ASSIGNMENT. Going through the material below, please gather all lines with the word "video" in them.

*** Opening SUPPLIED MATERIAL ***

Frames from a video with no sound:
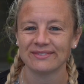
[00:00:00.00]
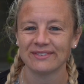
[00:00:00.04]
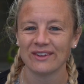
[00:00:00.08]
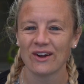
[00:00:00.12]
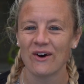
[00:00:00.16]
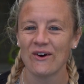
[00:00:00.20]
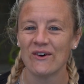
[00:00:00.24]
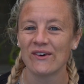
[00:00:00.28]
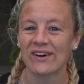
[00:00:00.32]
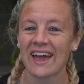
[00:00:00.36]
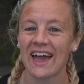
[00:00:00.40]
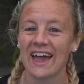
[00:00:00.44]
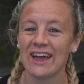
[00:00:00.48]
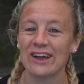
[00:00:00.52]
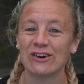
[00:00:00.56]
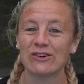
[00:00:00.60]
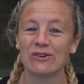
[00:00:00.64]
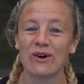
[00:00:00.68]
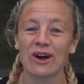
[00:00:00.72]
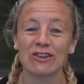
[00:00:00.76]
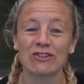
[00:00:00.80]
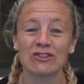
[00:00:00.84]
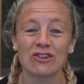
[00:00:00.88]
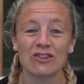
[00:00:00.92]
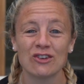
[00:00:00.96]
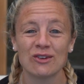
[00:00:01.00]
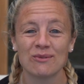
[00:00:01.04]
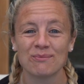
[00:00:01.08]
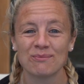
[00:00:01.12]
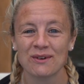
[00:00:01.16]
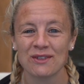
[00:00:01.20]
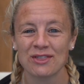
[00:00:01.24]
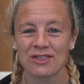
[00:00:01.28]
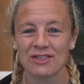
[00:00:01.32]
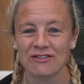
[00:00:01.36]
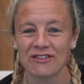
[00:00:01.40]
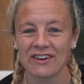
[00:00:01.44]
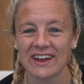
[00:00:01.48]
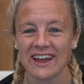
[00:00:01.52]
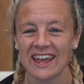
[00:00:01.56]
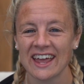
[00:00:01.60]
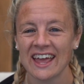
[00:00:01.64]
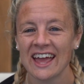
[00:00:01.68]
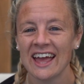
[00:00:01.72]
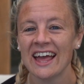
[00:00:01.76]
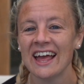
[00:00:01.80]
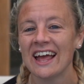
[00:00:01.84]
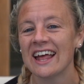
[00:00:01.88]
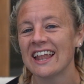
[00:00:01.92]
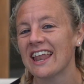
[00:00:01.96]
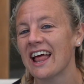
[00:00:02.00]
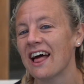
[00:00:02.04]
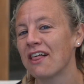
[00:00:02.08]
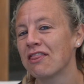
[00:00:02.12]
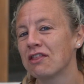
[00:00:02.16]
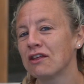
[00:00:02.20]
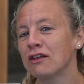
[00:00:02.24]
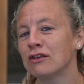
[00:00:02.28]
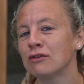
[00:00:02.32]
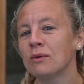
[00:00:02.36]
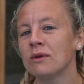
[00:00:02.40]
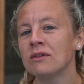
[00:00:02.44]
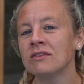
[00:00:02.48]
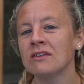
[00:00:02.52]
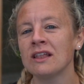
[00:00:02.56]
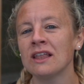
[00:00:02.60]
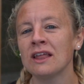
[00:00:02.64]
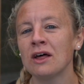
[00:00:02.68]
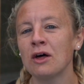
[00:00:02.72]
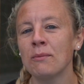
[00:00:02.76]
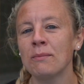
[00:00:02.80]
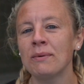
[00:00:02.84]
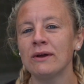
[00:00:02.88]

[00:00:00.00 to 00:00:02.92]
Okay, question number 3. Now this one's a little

*** Closing SUPPLIED MATERIAL ***
*** Opening SUPPLIED MATERIAL ***

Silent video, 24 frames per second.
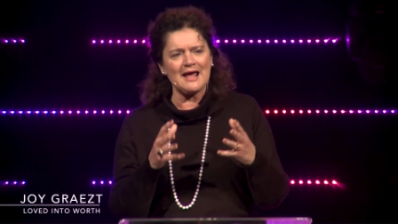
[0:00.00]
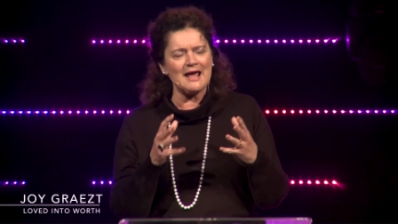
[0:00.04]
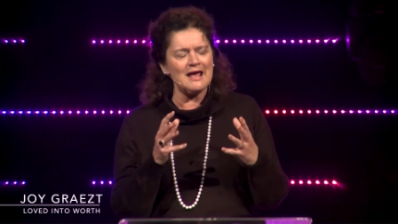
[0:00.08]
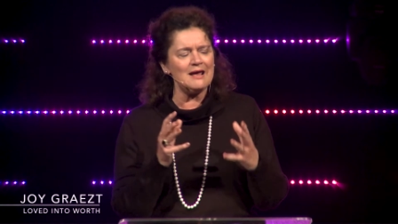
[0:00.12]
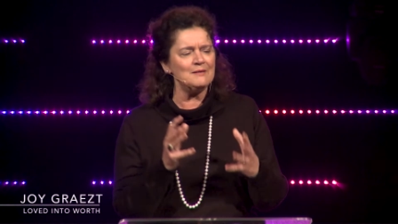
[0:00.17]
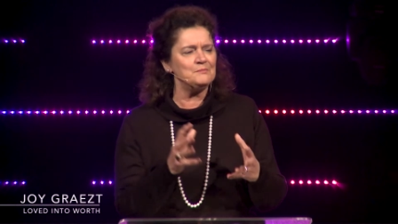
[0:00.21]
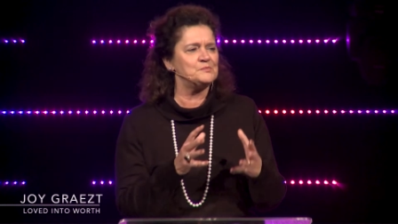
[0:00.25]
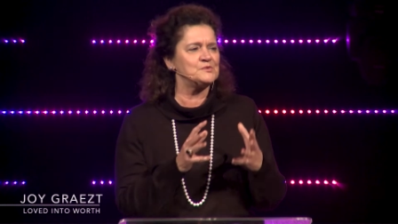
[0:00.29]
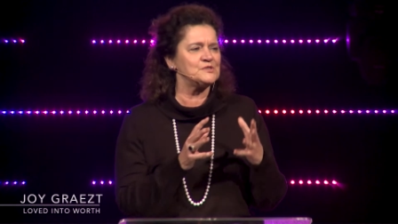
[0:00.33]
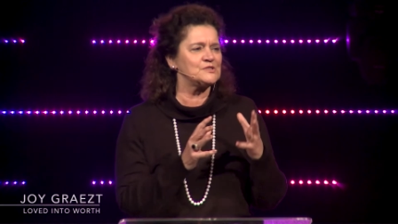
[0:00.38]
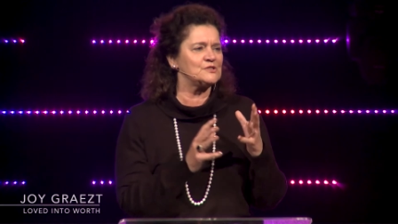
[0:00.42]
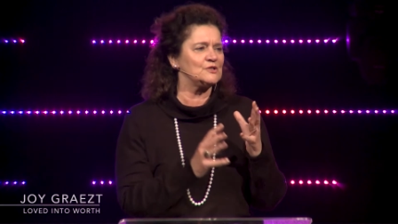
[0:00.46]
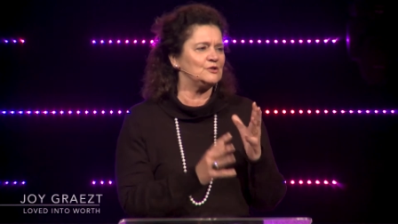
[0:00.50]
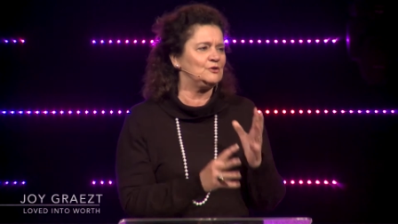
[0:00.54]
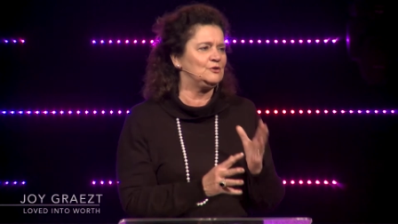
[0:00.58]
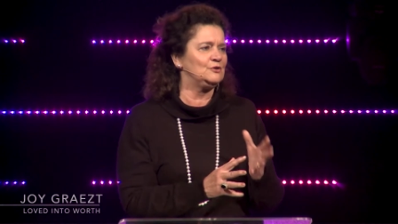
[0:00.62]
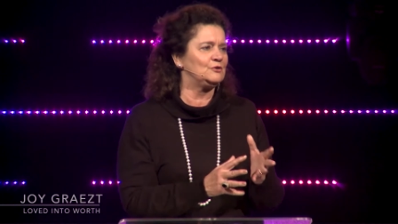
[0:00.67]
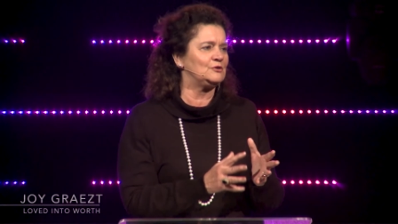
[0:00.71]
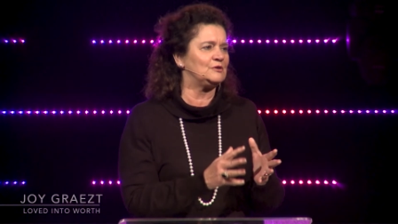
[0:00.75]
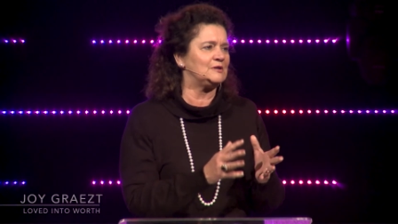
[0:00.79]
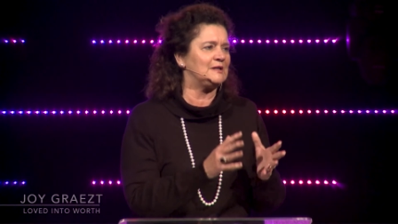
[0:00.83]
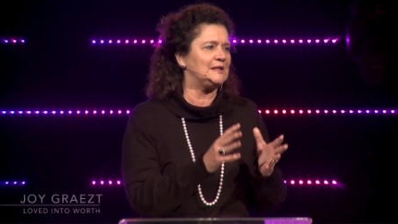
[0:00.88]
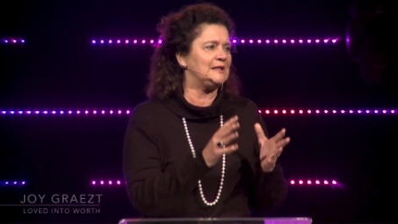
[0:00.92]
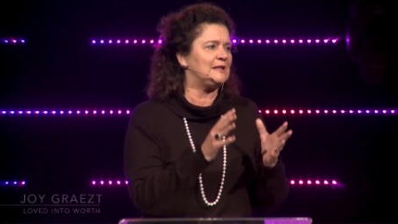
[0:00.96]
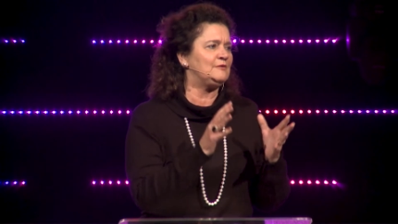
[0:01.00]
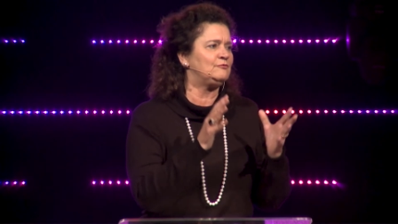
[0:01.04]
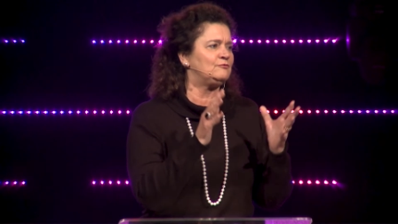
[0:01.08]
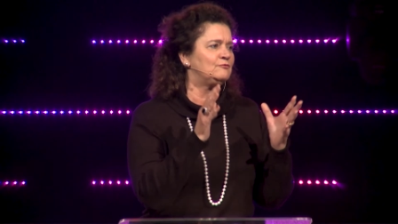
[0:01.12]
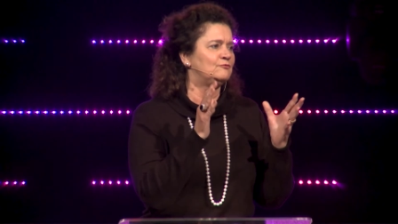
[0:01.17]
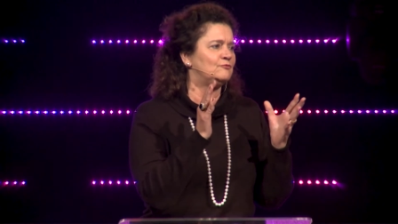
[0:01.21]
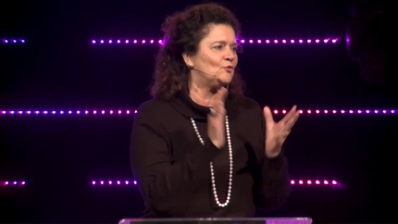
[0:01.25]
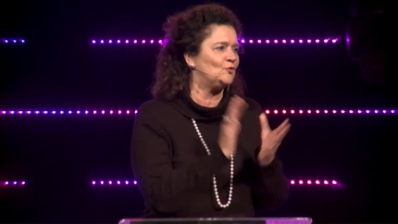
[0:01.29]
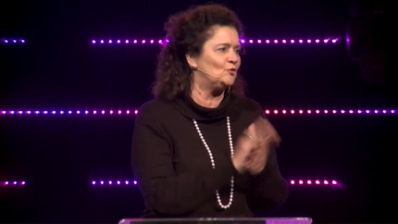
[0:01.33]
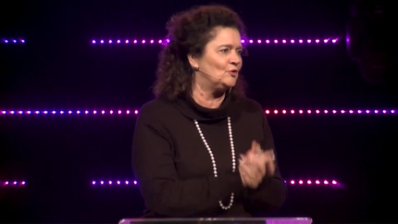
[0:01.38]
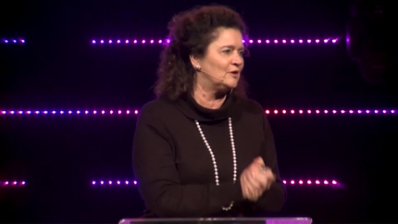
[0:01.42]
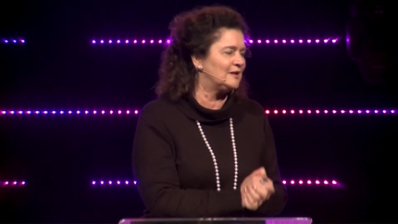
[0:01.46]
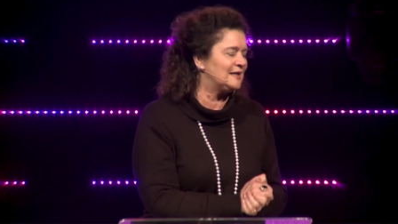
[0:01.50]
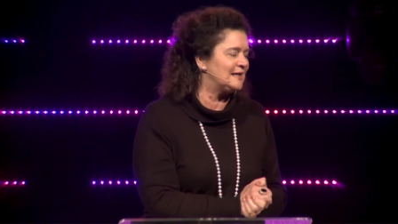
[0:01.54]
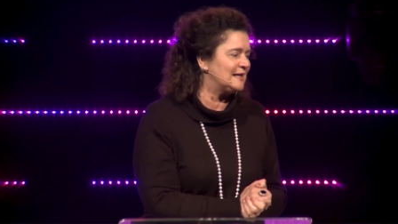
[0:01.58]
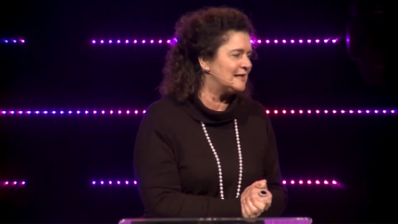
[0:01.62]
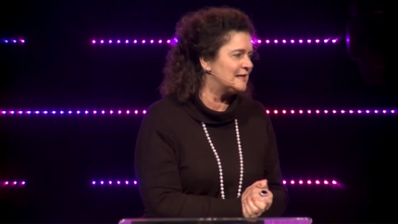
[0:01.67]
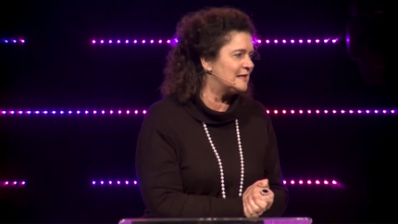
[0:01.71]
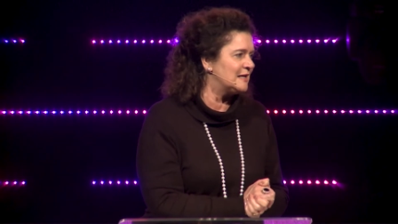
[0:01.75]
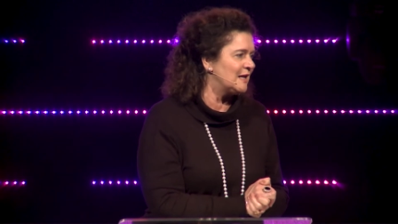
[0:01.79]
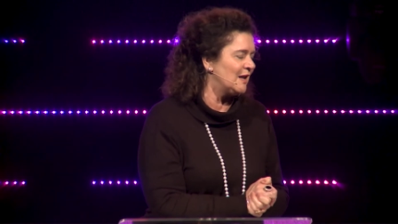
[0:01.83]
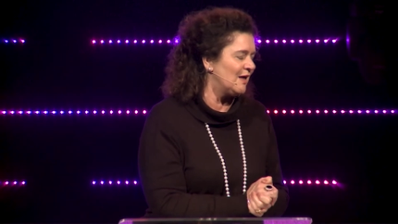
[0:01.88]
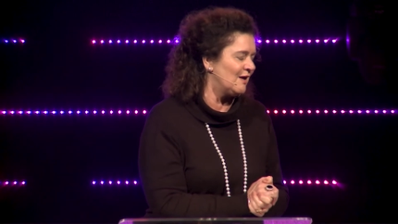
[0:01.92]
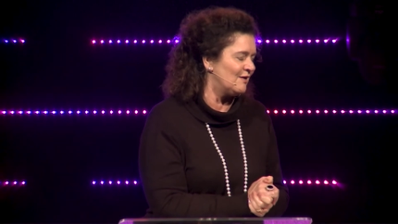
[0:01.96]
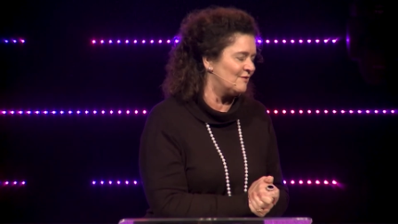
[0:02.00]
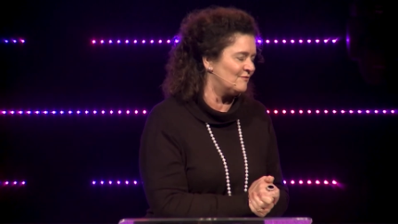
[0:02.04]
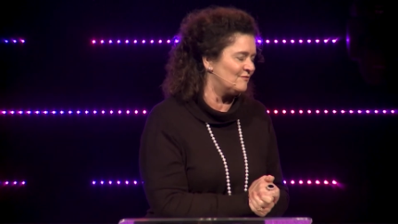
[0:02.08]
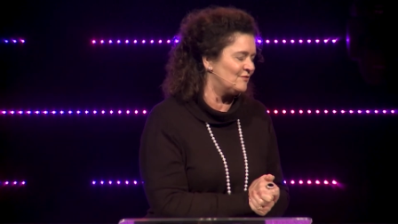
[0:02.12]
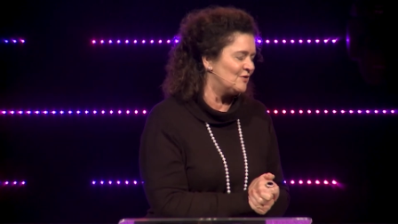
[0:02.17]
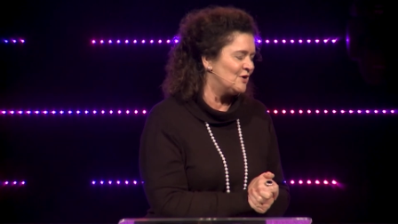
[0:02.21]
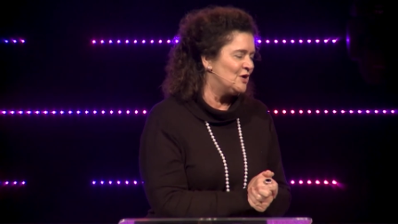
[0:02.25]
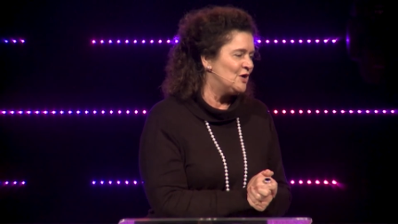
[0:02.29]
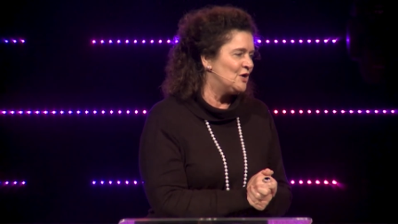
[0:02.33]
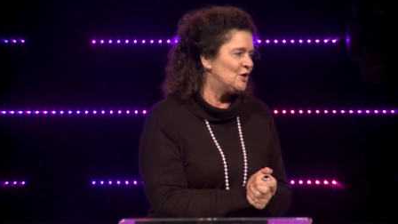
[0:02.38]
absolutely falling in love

*** Closing SUPPLIED MATERIAL ***

EXERCISE OUTPUT.
Frames from a video with no sound:
Silent video, 24 frames per second.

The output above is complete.